I guess I should lower my expectations for whores and just watch Shauna Sands tits with the young shirtless guy who is cumming on them.
Everyone hates on Rumer Willis wondering why the hell she looks like something that could only grow up next to a power plant or something, you know someone who developed in the womb feeding off radiation and whatever remnants of drugs, alcohol in Demi’s mutated uterus, but the truth is she looks just like her wonky-faced mother, before the millions of dollars of plastic surgery and I guess that’s part of the reason why Ashton Kutcher fucks her, you know to get with an ugly, younger version of his wife while giving her the confidence she needs to not kill herself, because if Ashton fucks her, that probably means other guys will too and tons of girls would die to fuck Ashton since they find him hot, kind of thing, so in a lot of ways, his pity sex saved her fuckin’ life while fueling his perversions, even though she’d be much more successful as a lesbian because lesbians are less judgemental and like pussy for the person behind the pussy and that is why lesbians are for the most part fat, manly and disgusting.
Either way, here’s Rumer Willis pumping gas in what looks like a shirt without a bra because I guess she’s finally come to terms with the inevitable, and that’s to dyke the fuck out.
Marilyn Manson’s exgirlfriend or current girlfriend or whatever the fuck she is did a photoshoot for GQ and not unlike vampire freaks before her, selling her soul to the devil, hiding from the sun, keepin’ skinny on a blood diet, talking about intense shit amongst each other like planning school shootings and hating the government and “normal” people, hasn’t made her any hotter even if sex with her would be on some next level serial killer level of intensity, her 6 inch blade tampon remains a turn off.

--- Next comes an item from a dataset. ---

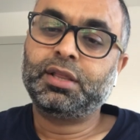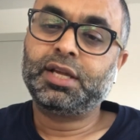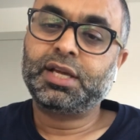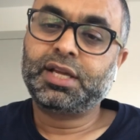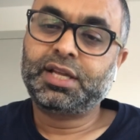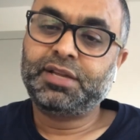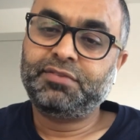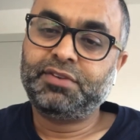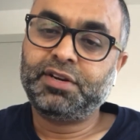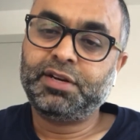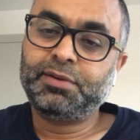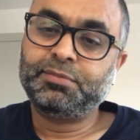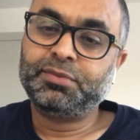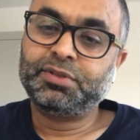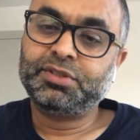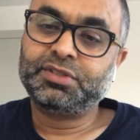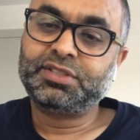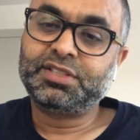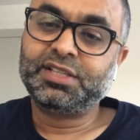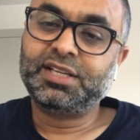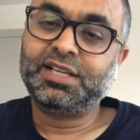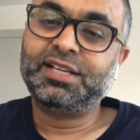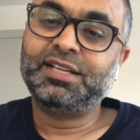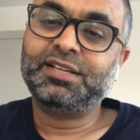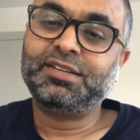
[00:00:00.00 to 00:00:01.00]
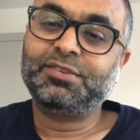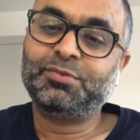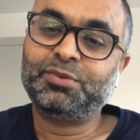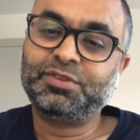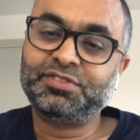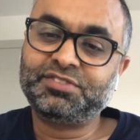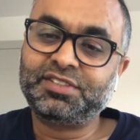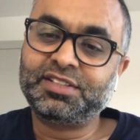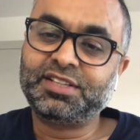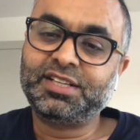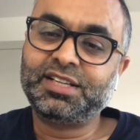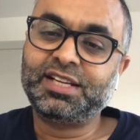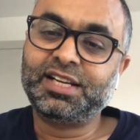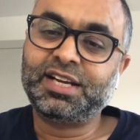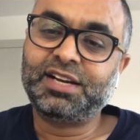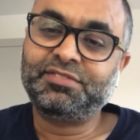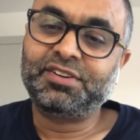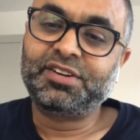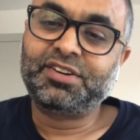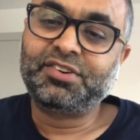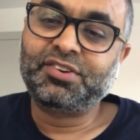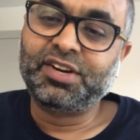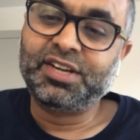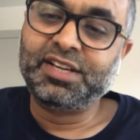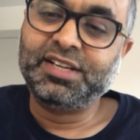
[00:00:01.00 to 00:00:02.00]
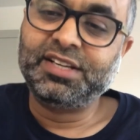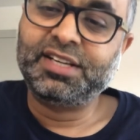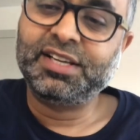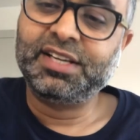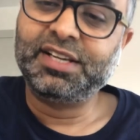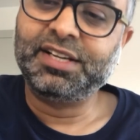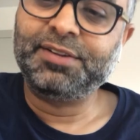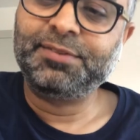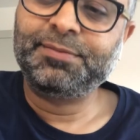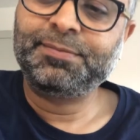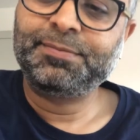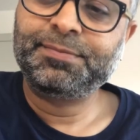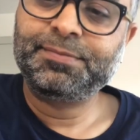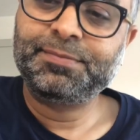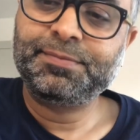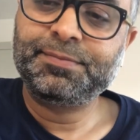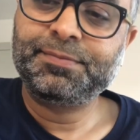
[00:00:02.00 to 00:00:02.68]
Thank you very much, and once again, have a great day.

I don’t know what I am talking about, but I am sure it’s something.
Elle Macpherson is one of the first supermodels I can remember jerking off to in the 80s, like really diggin and jerkin’ off to because I am sure there were many before her, but they remain nameless and she’s the one that stands out in my tattered brain.
Here she is on vacation with her kids and based on the waterskiing, it looks like she’s holding onto the past, because last time I checked, no one fucking waterskis anymore, it’s a thing of the past, dated like neon sun protecting cream, an ancient art and passtime, which is appropriate, because so is Elle Macpherson’s vagina. Ohhhhhhhhhhhhhh…..good one.